[Records excerpted from a collection]:
_ _ _ _ _
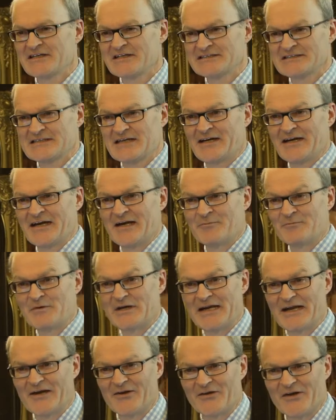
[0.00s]
as I am
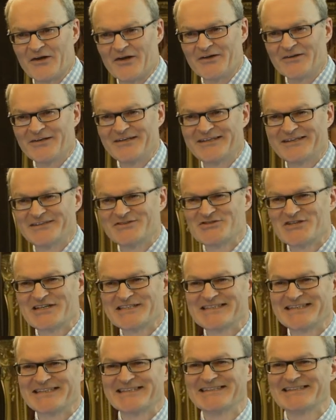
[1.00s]
now, though,
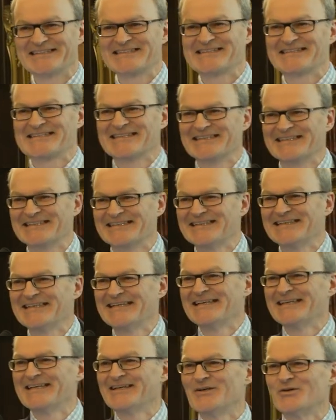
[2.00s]
addressing this
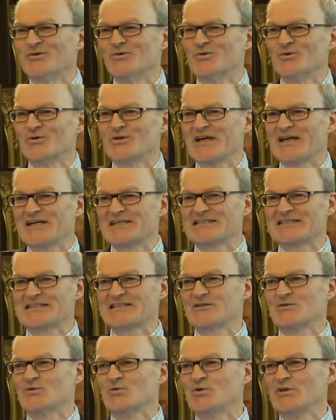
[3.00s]

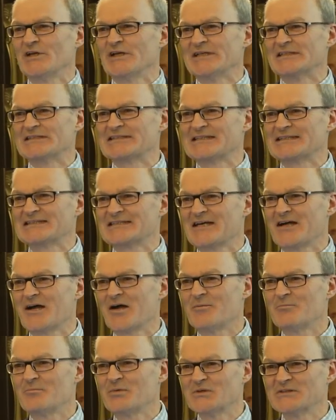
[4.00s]
august audience as a
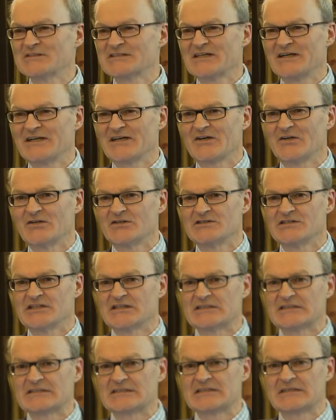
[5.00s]
humble
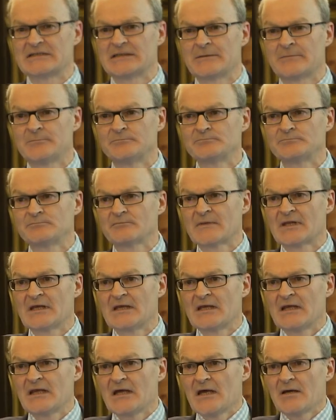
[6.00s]
psychologist.
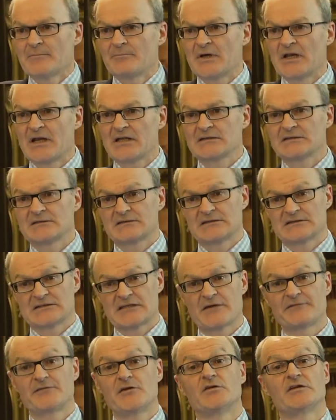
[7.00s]
But I'll
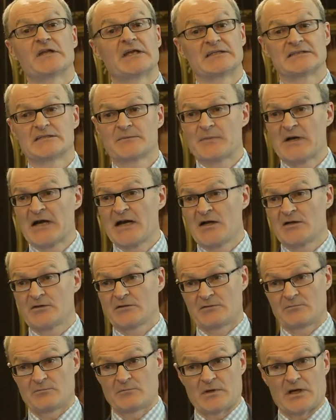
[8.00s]
say a few things
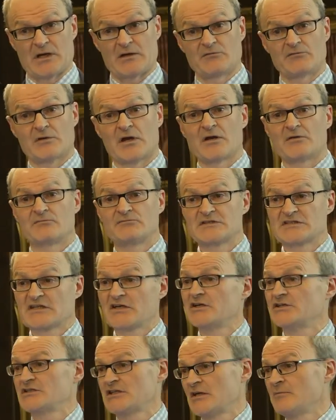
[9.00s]
about
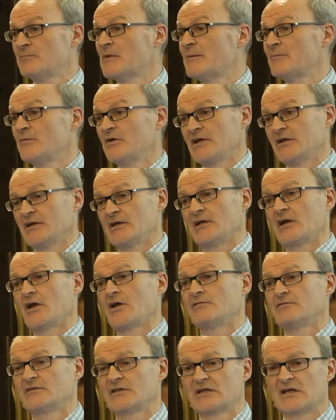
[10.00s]
research in memory
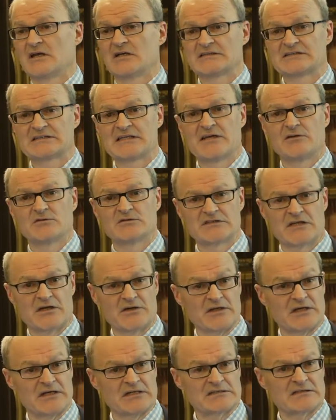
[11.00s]
over the last 10 or so
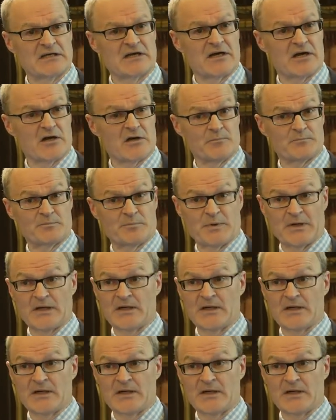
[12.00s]
years, and I hope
_ _ _ _ _
[The problem]: Restate all entries exactly; pictures stay out.

[Output of the task]:
[0.00s]
as I am
[1.00s]
now, though,
[2.00s]
addressing this
[3.00s]

[4.00s]
august audience as a
[5.00s]
humble
[6.00s]
psychologist.
[7.00s]
But I'll
[8.00s]
say a few things
[9.00s]
about
[10.00s]
research in memory
[11.00s]
over the last 10 or so
[12.00s]
years, and I hope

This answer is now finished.